Applied Sustainable Strategies:

  1. Tread lightly on the land: Using pole construction on the first house, and by building where there were no trees, we were able to minimize cut and fill and disruption to the site’s ecology.

  2.  Resource Conservation:  Much of the timber for the building and the wood that fuels the stoves comes from the site. Fieldstones from the site were used for the fireplace. Both these measures eliminate the need to expend energy harvesting and transporting these raw materials from other areas and helps with the forest management on their land.

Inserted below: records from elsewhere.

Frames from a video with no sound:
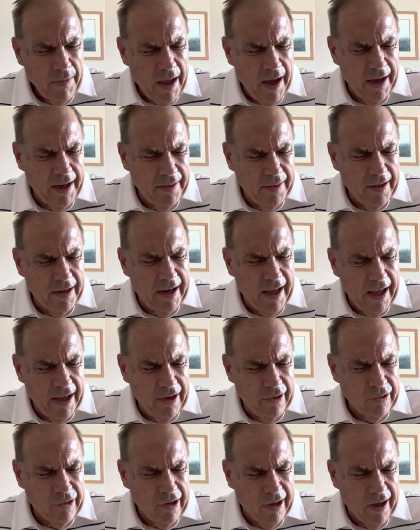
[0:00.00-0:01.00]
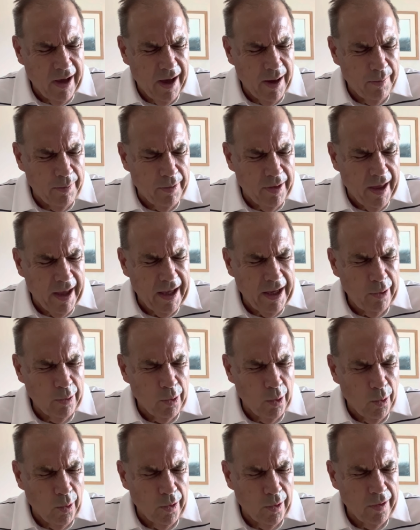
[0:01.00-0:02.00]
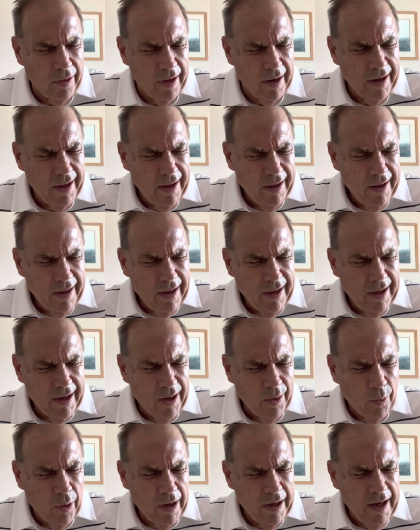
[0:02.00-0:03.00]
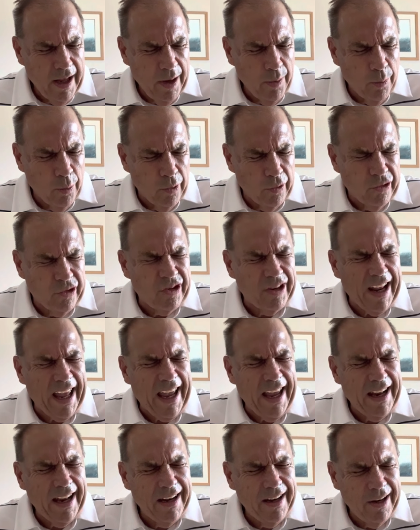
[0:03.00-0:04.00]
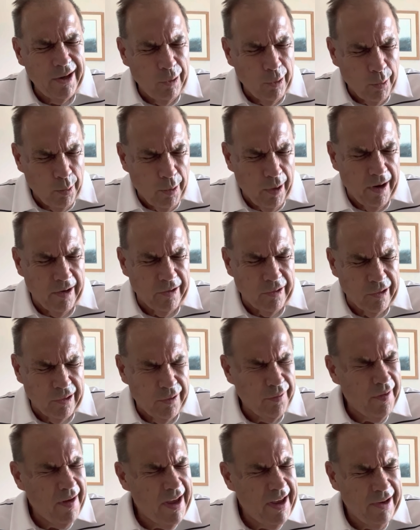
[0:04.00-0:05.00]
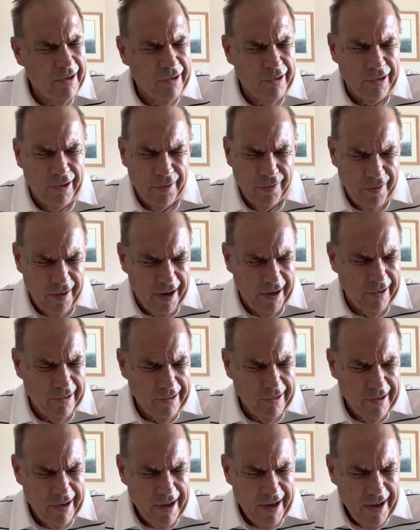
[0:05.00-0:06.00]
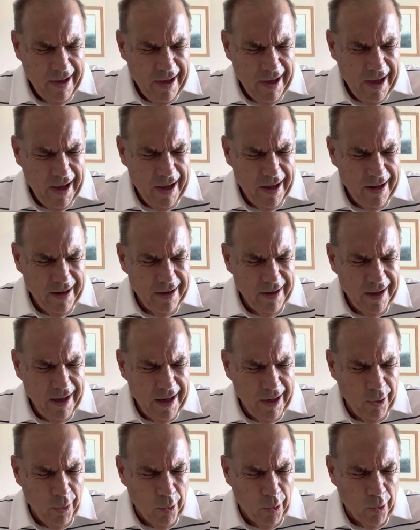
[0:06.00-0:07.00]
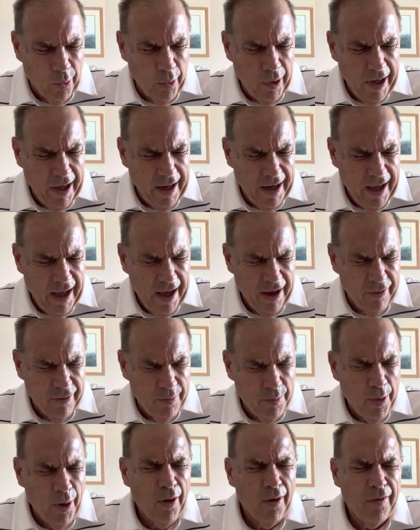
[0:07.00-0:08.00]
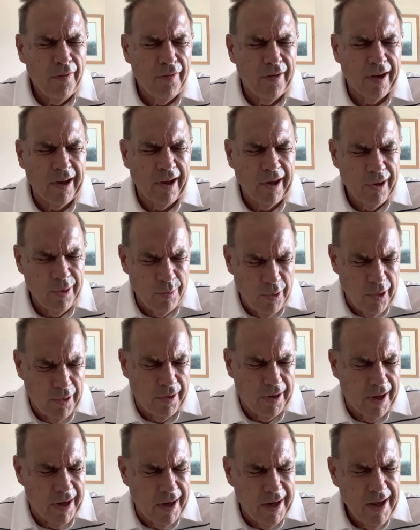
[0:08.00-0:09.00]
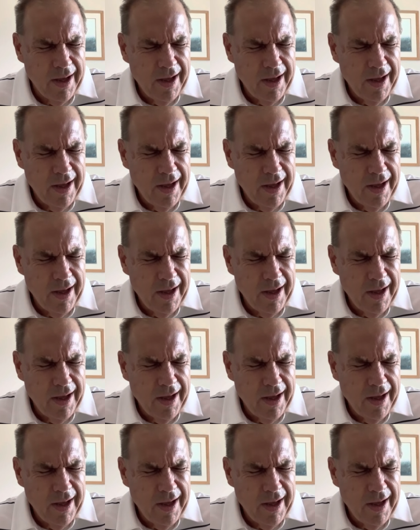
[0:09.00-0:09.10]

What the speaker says: in the days to come. Thank you, Lord, that one day we'll stand in your presence face to face And Lord, we can have perfect communion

  3. Energy Conservation and Solar Energy: The sustainable building is shaped to maximize passive and active solar heat gain in the winter. Solar heating is captured from the many south facing windows in the masonry.  A large fieldstone fireplace and a large brick stove store the passive solar heat during the day and redistribute it throughout the night. Solar panels on the roof are solar water heaters that provide both the hot water for the radiant floors of the addition as well as the domestic hot water. A hot water preheating tank was built into the brick stove to use excess heat from it.  A green house works for plants and in the winter as a wind lock.

  4. The building envelop was constructed with high (insulation) R-Value in the new house. It is also submerged below grade to gain insulation value from the soil.

  5. Openings were placed strategically to maximize ventilation on hot summer days and minimize heat loss during the winter.

  6. Healthy Building Environment: The energy crafted shell of the new house is tight. An active and passive fresh air supply system was installed.

  7. We used materials that do not off gas toxic chemicals to insure good air quality.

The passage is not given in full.